### Your instructions
Omitting all images, give the entries that follow again exactly as they read.

### Data for this exercise
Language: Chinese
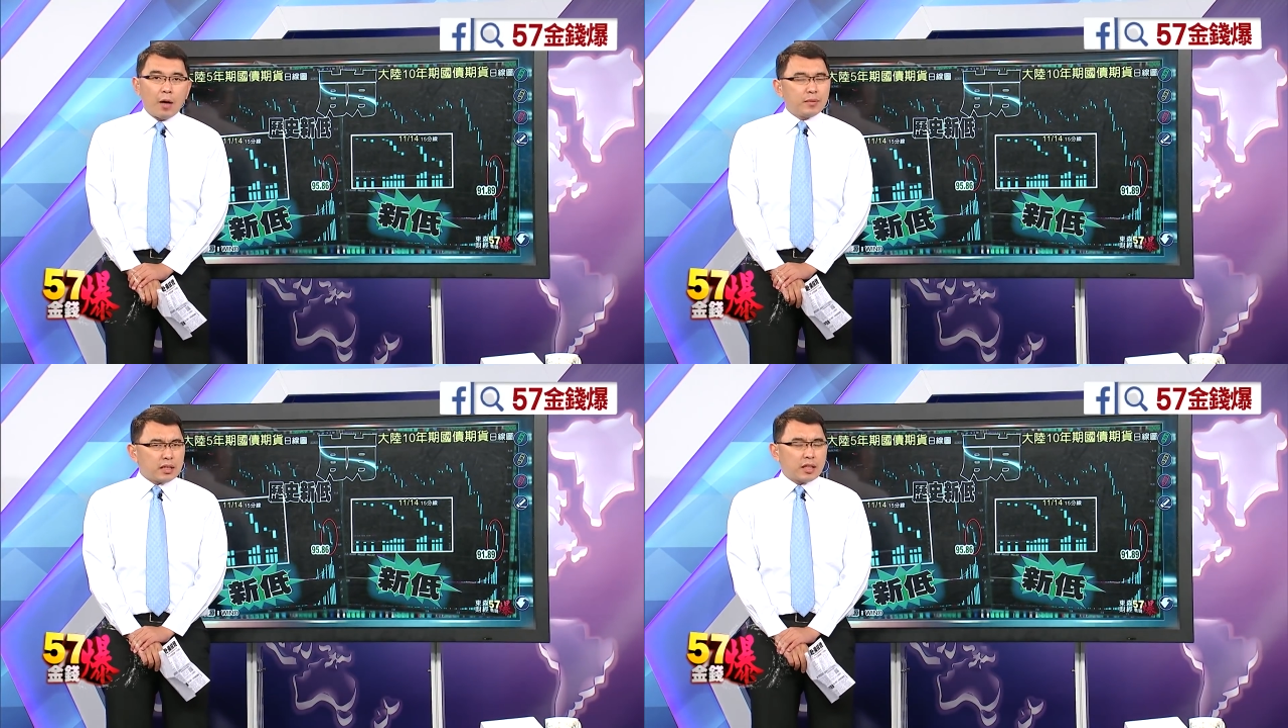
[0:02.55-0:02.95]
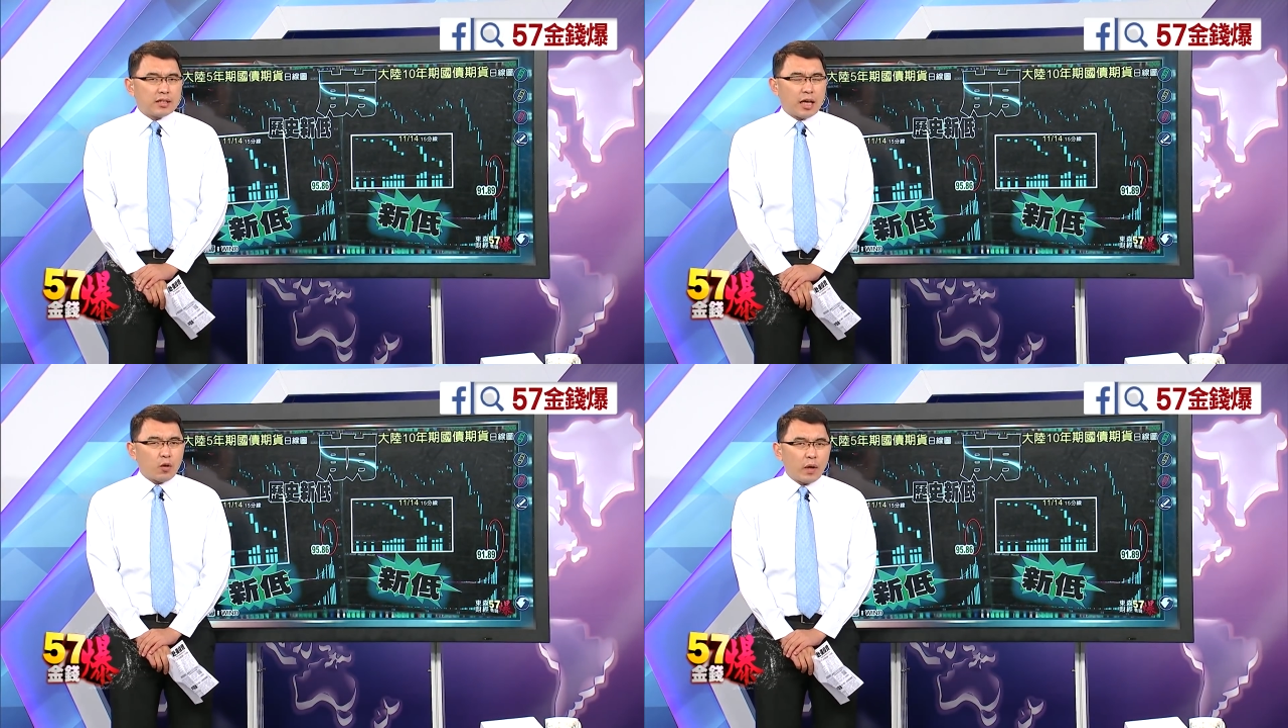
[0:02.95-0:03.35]
好，我们这几
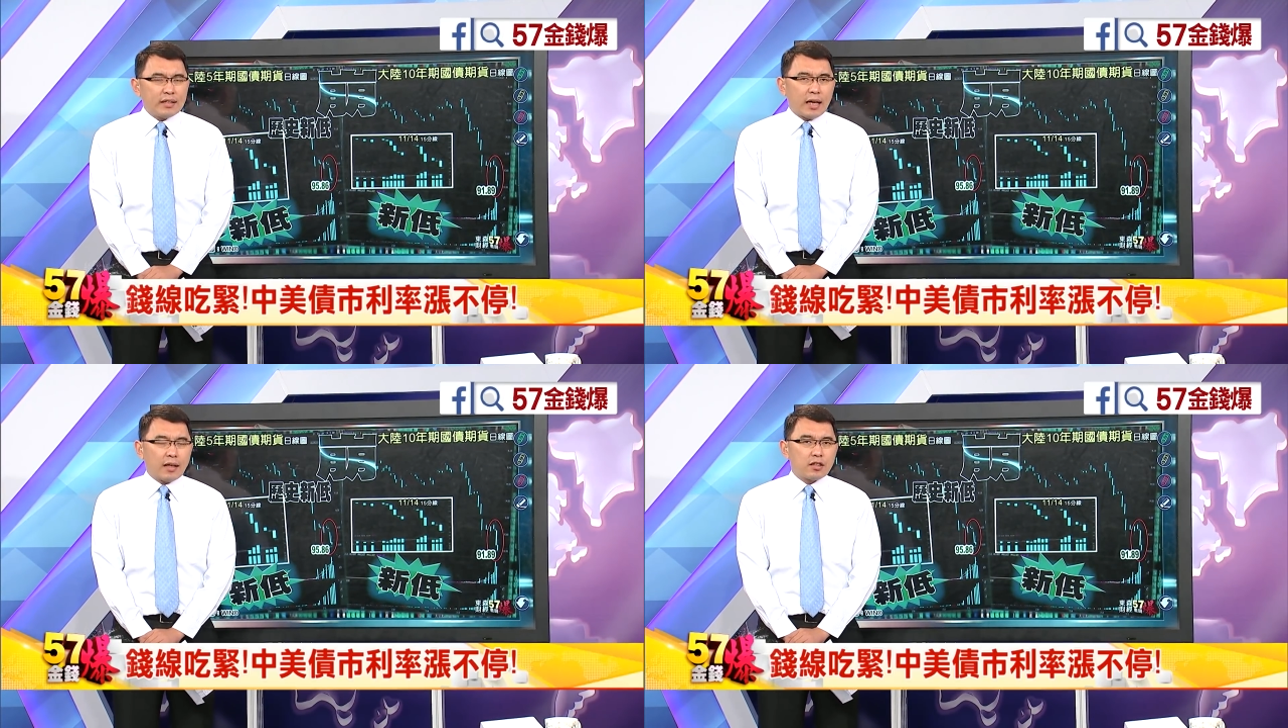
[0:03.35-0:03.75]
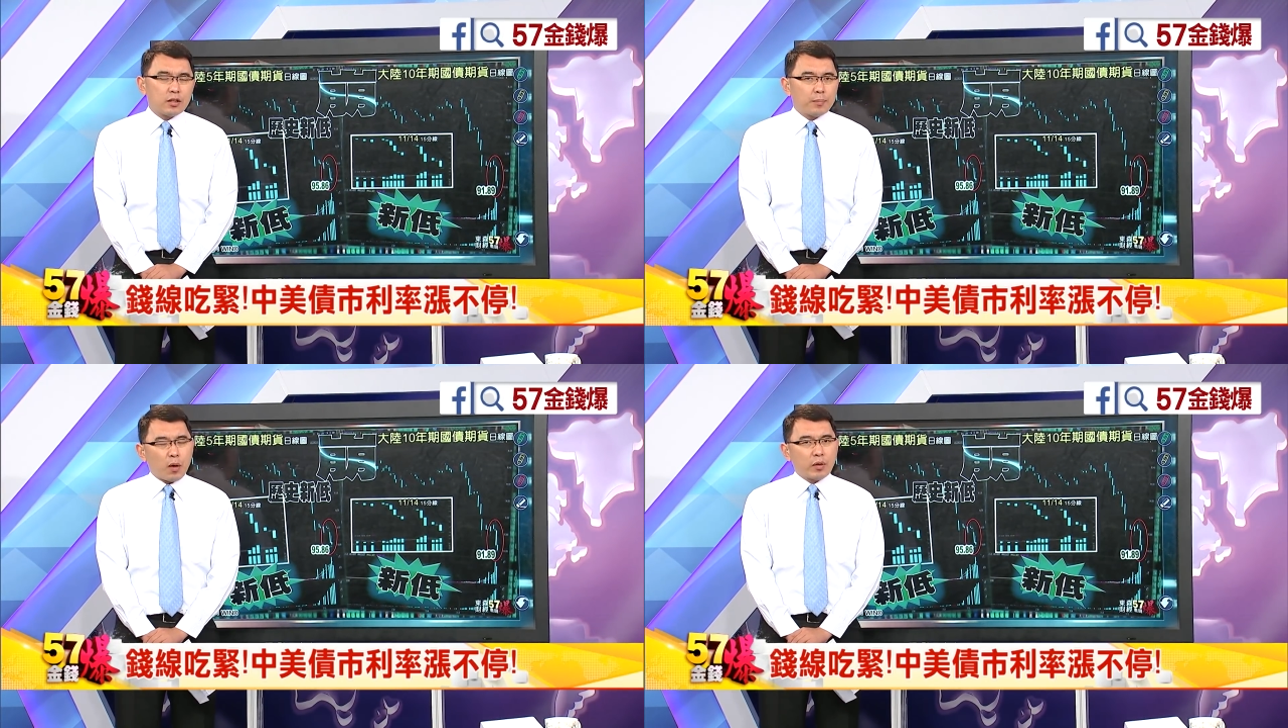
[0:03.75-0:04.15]
天常常观察
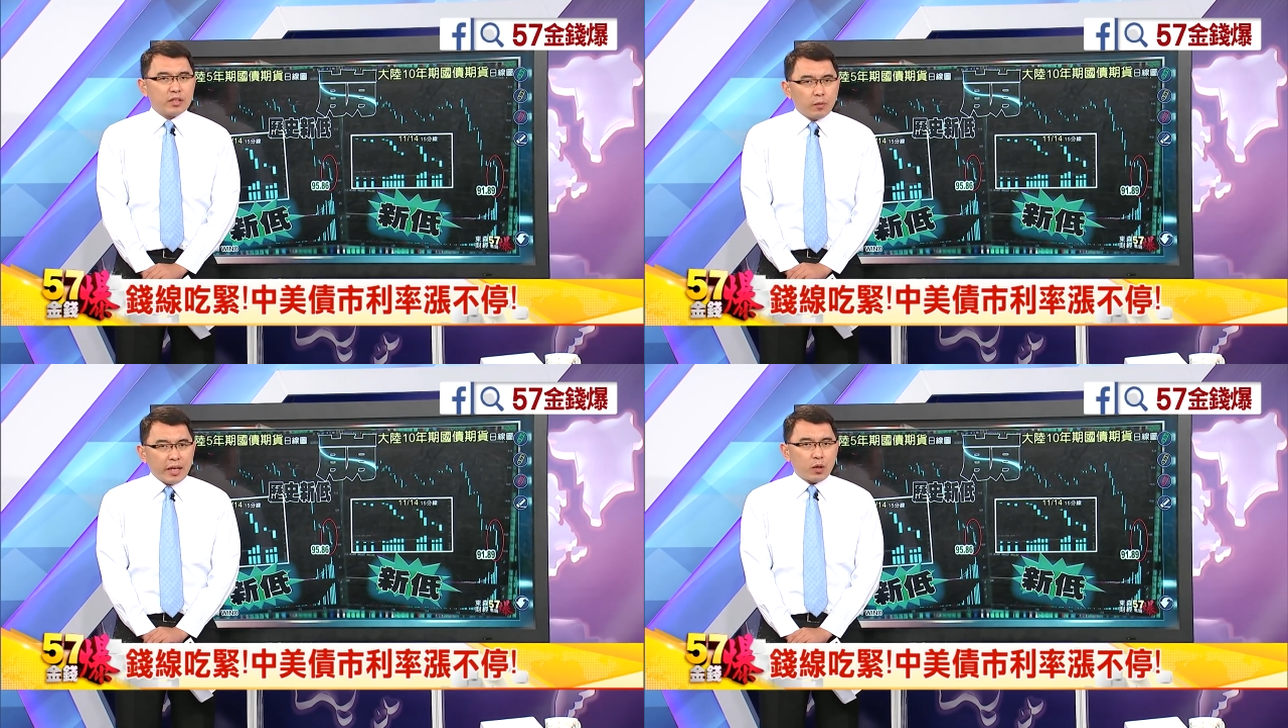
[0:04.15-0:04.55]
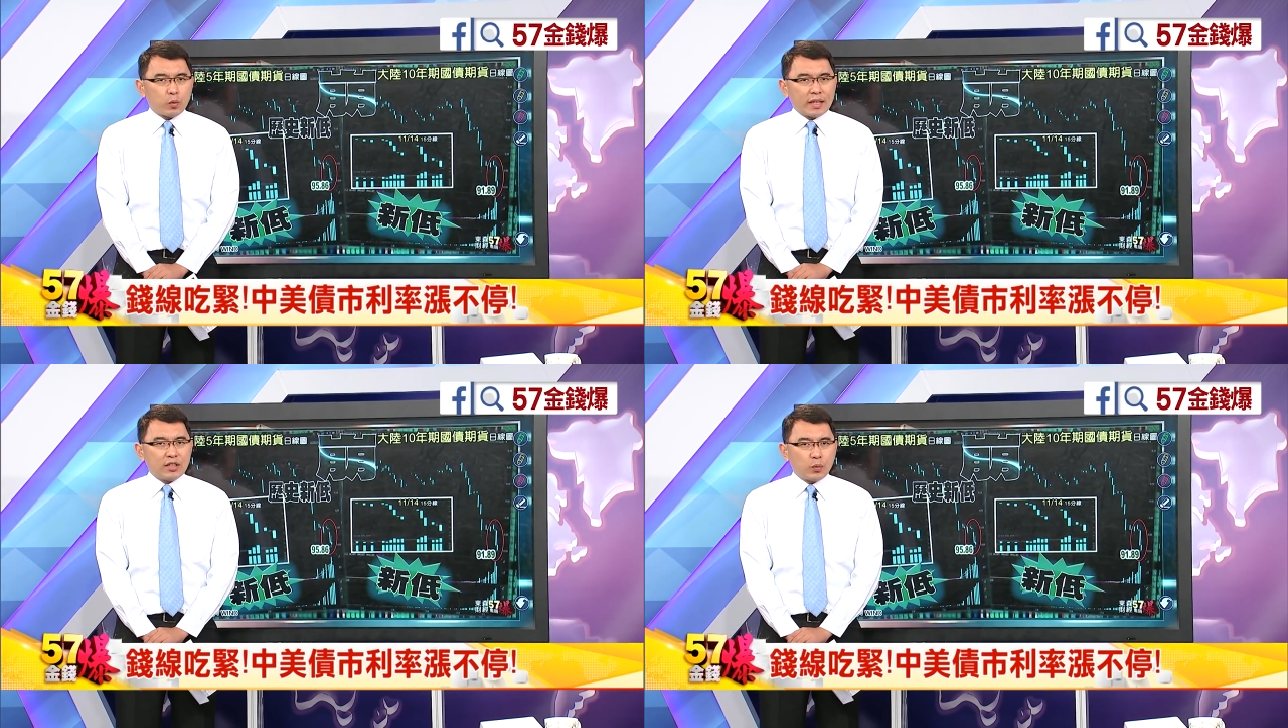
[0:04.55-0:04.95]
的是包括金融类
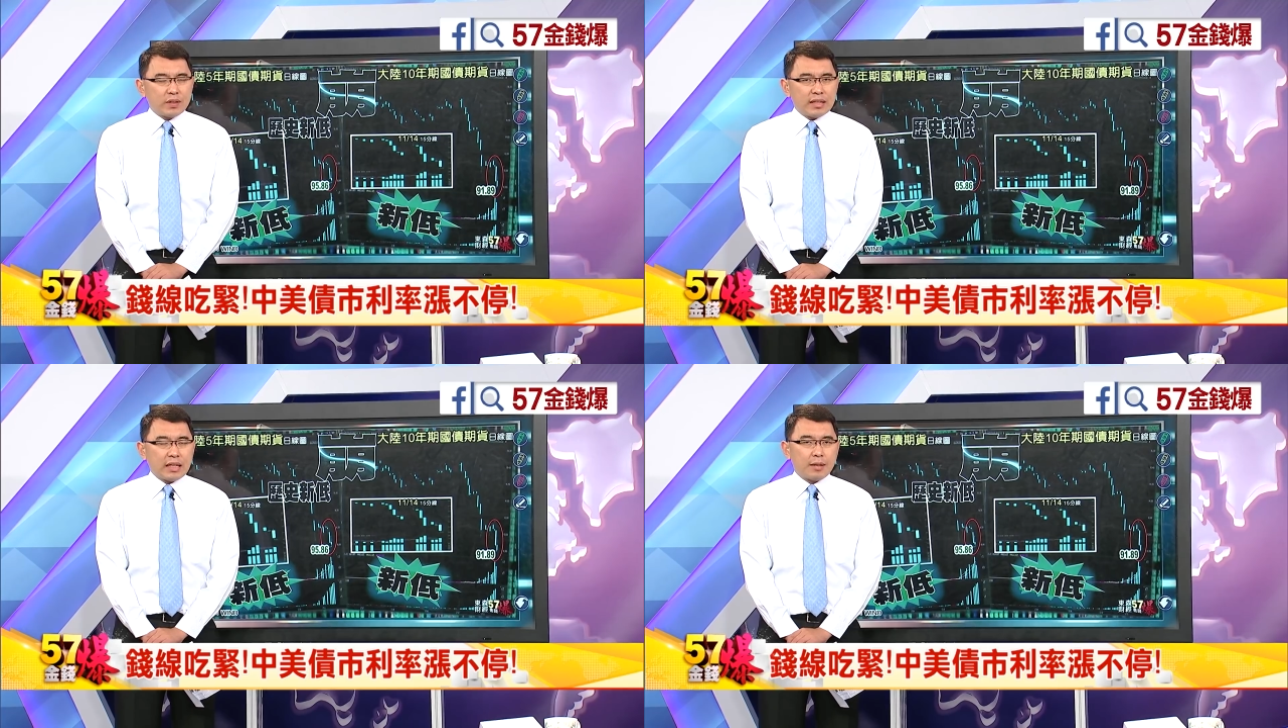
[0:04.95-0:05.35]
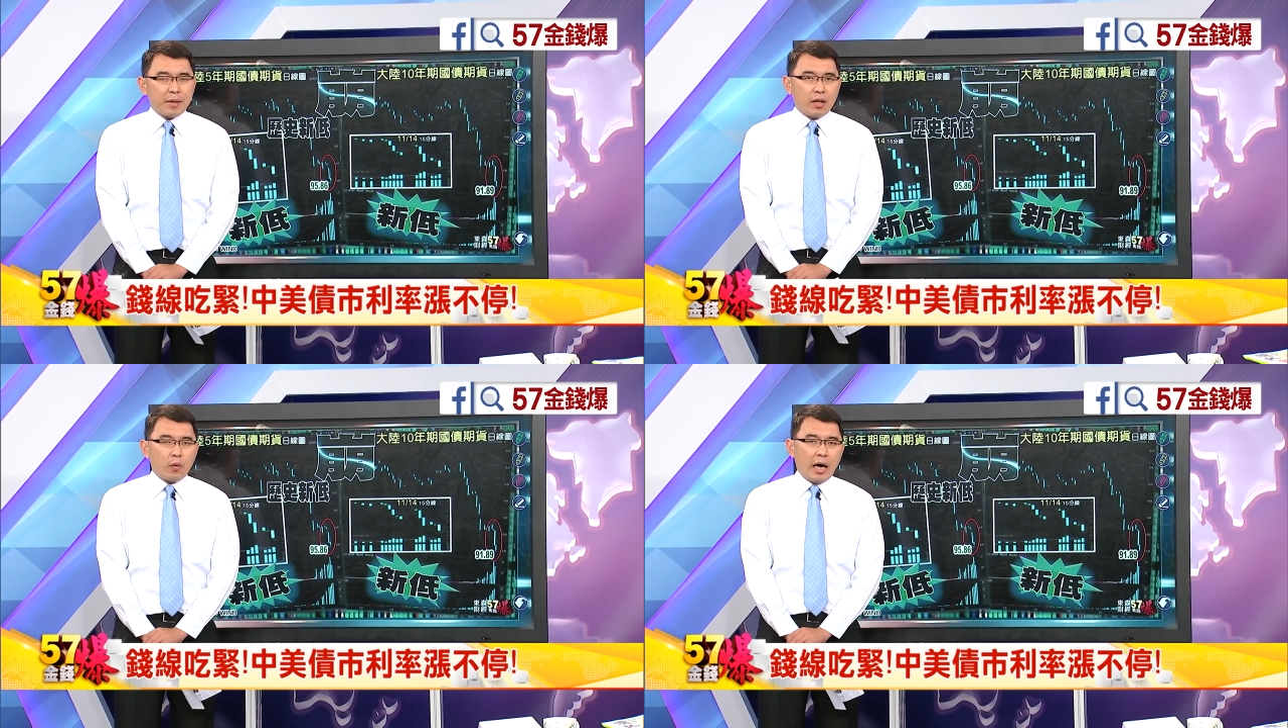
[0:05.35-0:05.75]
股跟金融市场
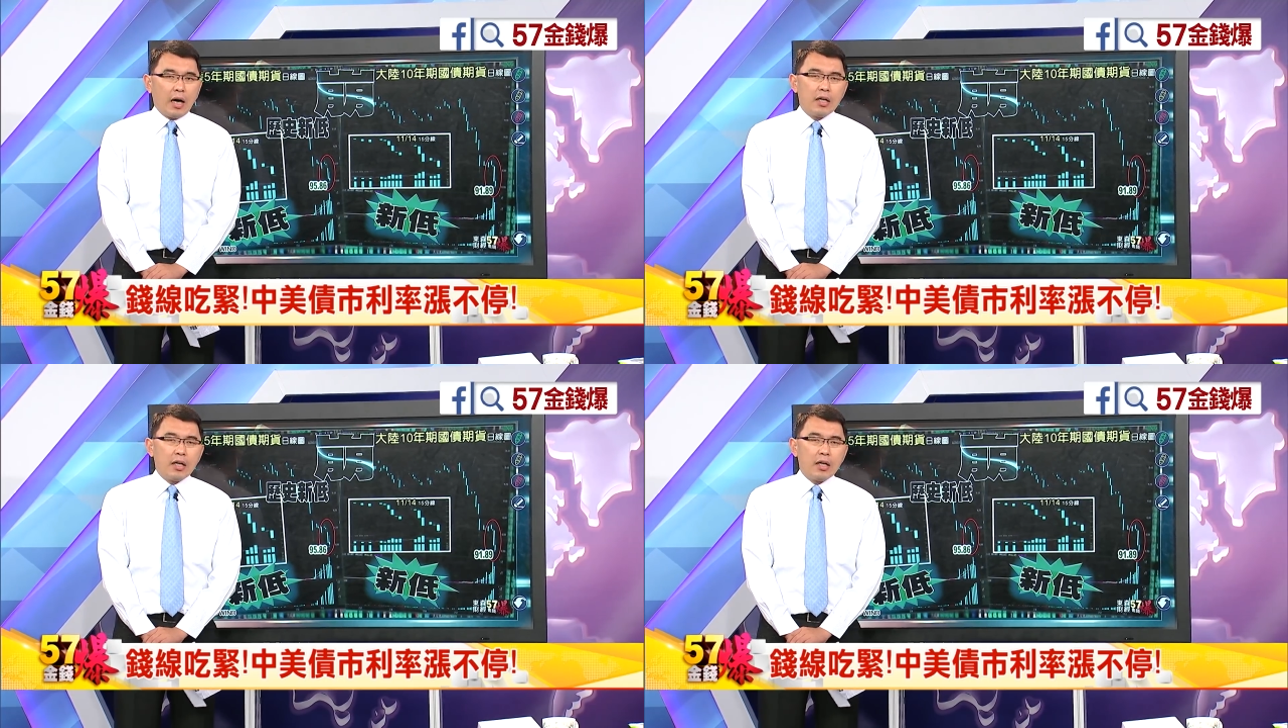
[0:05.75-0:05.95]
的变化，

### Exercise response
Language: Chinese
[0:02.55-0:02.95]
[0:02.95-0:03.35]
好，我们这几
[0:03.35-0:03.75]
[0:03.75-0:04.15]
天常常观察
[0:04.15-0:04.55]
[0:04.55-0:04.95]
的是包括金融类
[0:04.95-0:05.35]
[0:05.35-0:05.75]
股跟金融市场
[0:05.75-0:05.95]
的变化，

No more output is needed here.